Biomining could reduce the cost of mining

In April, Steve LeVine, editor of The Electric, a publication focused on electric vehicles, said in an interview with CBC News that the world’s mines produced only about half of the essential minerals needed to meet the targets of the automotive industry for electric vehicles.

This year, he said, automakers plan to build 7.7 million electric vehicles, but will only have access to enough nickel – a key ingredient in their batteries – to build about 3.6 of them. million that can travel 400 kilometers or more on a single charge.

“At the end of the decade, the desire is to manufacture between 25 and 40 million EVs, if we count the Chinese [industry] and Tesla,” LeVine said. “There’s enough nickel to make 13 million.”

Tailings ponds, like the one pictured here, are visible around the city of Sudbury. It is estimated that they contain between 7 and 10 billion dollars of nickel. (Yvon Theriault/Radio-Canada)

According to Mykytczuk, that’s where the Sudbury residue comes in.

“We have a lot of surface metals contained in the mining waste,” she said. “If you go to Copper Cliff and the tailings area, which is quite large, it actually has a significant amount – between $7 and $10 billion of nickel in this mining waste.”

Despite the estimated value of the waste, companies have yet to invest money in metal mining due to the high cost of returning tailings to the smelter, she said. But that could change with the application of bacteria in a niche area called biomining.

“We have a diversity of life forms on this planet,” Mykytczuk said. “These bacteria have actually evolved to eat iron and sulfur. They can break down minerals like pyrite and pyrrhotite which actually transport metals like nickel, copper and cobalt.”

Nadia Mykytczuk, Acting President and CEO of MIRARCO and Acting Executive Director of the Goodman School of Mines, both of Laurentian University in Sudbury, says biomining offers a way to reuse tailings and provide enough material needed to meet the projected demand for electric vehicle batteries. (Sinisa Jolic/CBC)

Imagine a brewery, she says, and its large metal vats used to ferment beer.

“You can build big metal tanks that we call bioreactors, and you can put the material in there,” Mykytczuk said. “The tailings are like a fine, sand-like material. We put it in the reactor, we add some nutrients into the liquid matrix, some acidity.

“We then stir and aerate this mixture and allow bacteria to break down these materials,” she said. “We then separate the solids from the liquids, and the liquids now contain a concentrated amount of nickel, copper and cobalt that we are looking for.”

In the past, monitoring this process was a bit of a “black box,” Mykytczuk said. But recent advances in genome sequencing will allow developers to monitor activity more closely.

“Controlling a biological process, if you’re not actually monitoring it, can be very difficult,” she said. “It could go one way or the other if the bacteria were moving from one community to another.

“But everything is changing,” she said. “We are working to make it a reliable and robust technology to combat this waste that will not be profitable using other extraction methods.”

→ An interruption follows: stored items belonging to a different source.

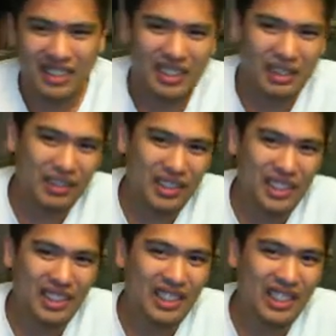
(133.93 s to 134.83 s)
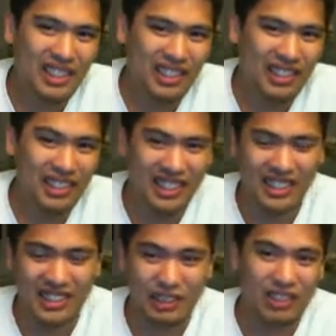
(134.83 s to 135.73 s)
some are saying TKO. I thought
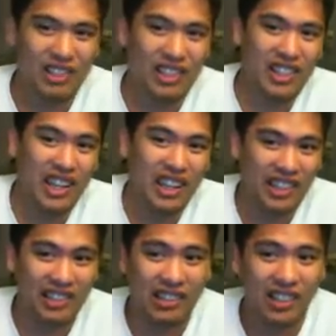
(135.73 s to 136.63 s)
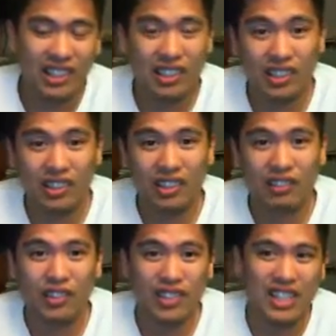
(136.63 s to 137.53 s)
it was a straight KO,
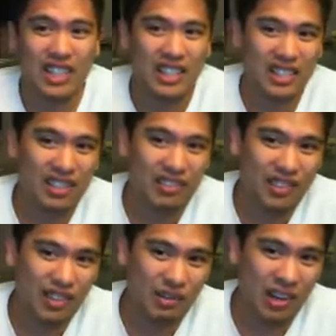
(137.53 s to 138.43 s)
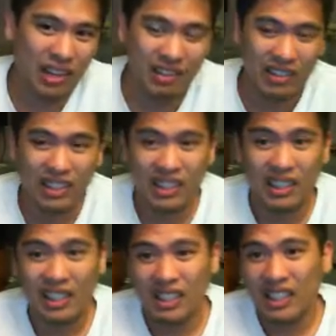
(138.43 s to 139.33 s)
34 seconds in the first round.
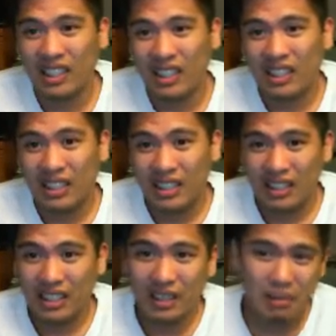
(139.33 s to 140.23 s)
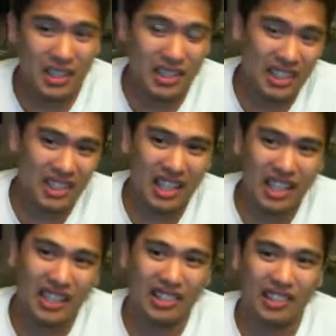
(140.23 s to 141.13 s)
Not much to
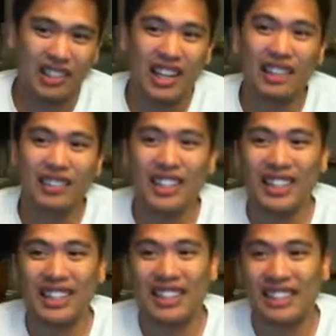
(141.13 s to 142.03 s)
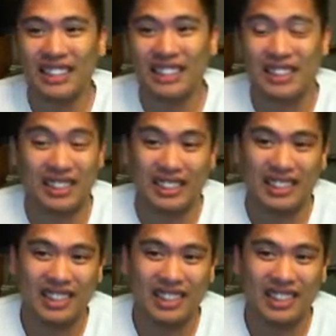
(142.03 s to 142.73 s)
say here. I mean, it's,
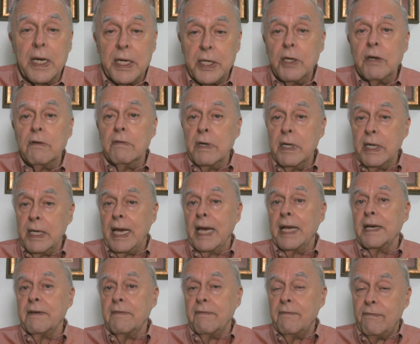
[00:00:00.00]
and you're really
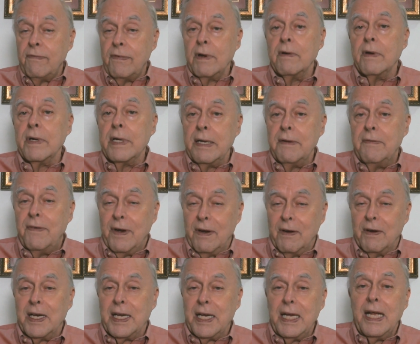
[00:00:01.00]
at a very,
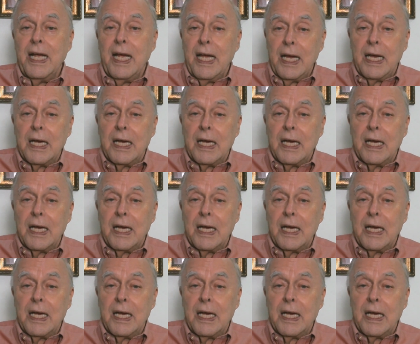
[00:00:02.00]
very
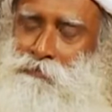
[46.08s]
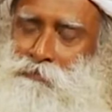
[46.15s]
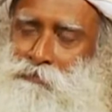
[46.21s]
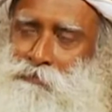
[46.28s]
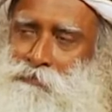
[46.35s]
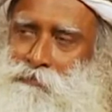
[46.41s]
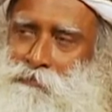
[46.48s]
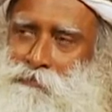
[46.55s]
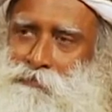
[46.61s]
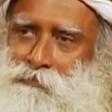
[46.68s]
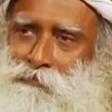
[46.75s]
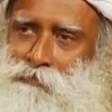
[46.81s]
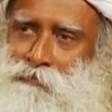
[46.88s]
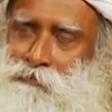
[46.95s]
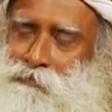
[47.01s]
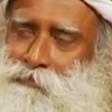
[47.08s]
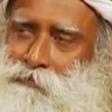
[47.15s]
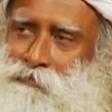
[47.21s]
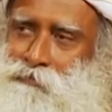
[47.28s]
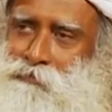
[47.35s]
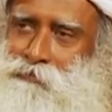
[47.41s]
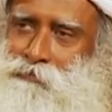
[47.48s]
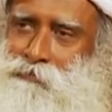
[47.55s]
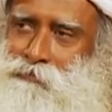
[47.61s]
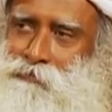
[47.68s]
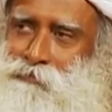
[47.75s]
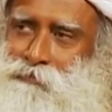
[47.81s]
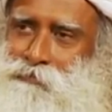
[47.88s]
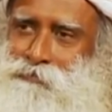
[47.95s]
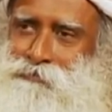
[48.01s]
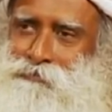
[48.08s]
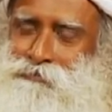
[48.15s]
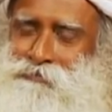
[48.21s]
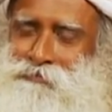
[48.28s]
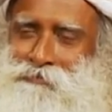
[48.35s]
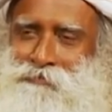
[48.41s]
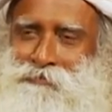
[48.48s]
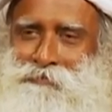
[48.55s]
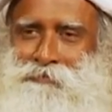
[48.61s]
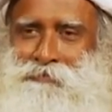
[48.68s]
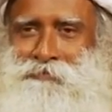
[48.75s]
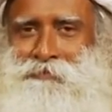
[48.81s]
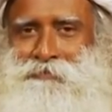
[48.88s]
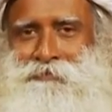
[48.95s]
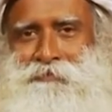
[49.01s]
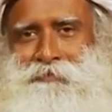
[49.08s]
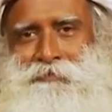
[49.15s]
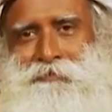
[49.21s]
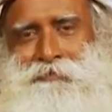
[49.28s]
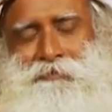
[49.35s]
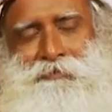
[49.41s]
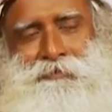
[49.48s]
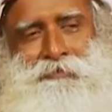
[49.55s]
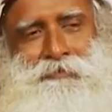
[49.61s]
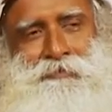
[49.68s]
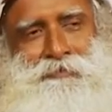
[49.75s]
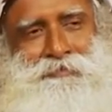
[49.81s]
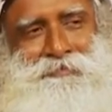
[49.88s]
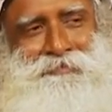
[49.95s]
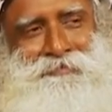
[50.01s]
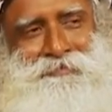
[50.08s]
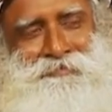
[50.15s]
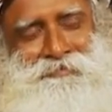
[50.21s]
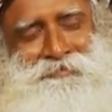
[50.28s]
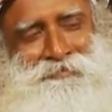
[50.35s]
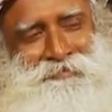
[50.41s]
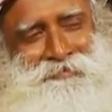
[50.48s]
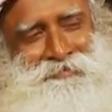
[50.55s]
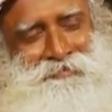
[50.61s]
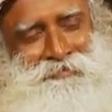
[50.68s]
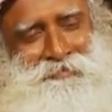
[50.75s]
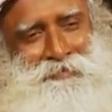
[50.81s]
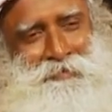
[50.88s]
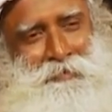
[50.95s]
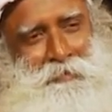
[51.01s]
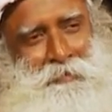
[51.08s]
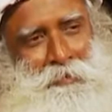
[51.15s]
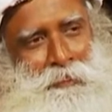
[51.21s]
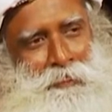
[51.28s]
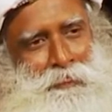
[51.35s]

Nobody speaks.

Ministry responsible for dam safety inspections

In an email to CBC News in November 2021, Ontario’s Ministry of Northern Development and Mines said it was responsible for tailings dam safety inspections through its Safety Services Unit. engineering (ESU).

“ESU undertakes technical reviews of projects to construct off-line tailings structures such as dams (structures that do not retain part of a lake, river or stream) at operating mines” , the statement said.

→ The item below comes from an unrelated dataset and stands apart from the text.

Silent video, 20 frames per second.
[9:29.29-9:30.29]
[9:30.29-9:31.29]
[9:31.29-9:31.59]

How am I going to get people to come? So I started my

“He also performs site assessments and risk assessments of abandoned tailings dams across the province, to help prioritize repairs at those sites.”

Over the past 15 years, nickel mining company Vale has upgraded five dams in the Copper Cliff area that were built using what the industry calls the upstream method. This is when the tailings themselves – which are the waste rock by-product of the mine’s crushing operations – are used to build a dam.

In 2019, following a tailings dam collapse in Brazil, Vale released a review of its tailings dam infrastructure around the world. This report listed eight dams at Copper Cliff that had an “extreme” danger designation if they were to collapse.

Of these eight dams, four were built using the upstream method.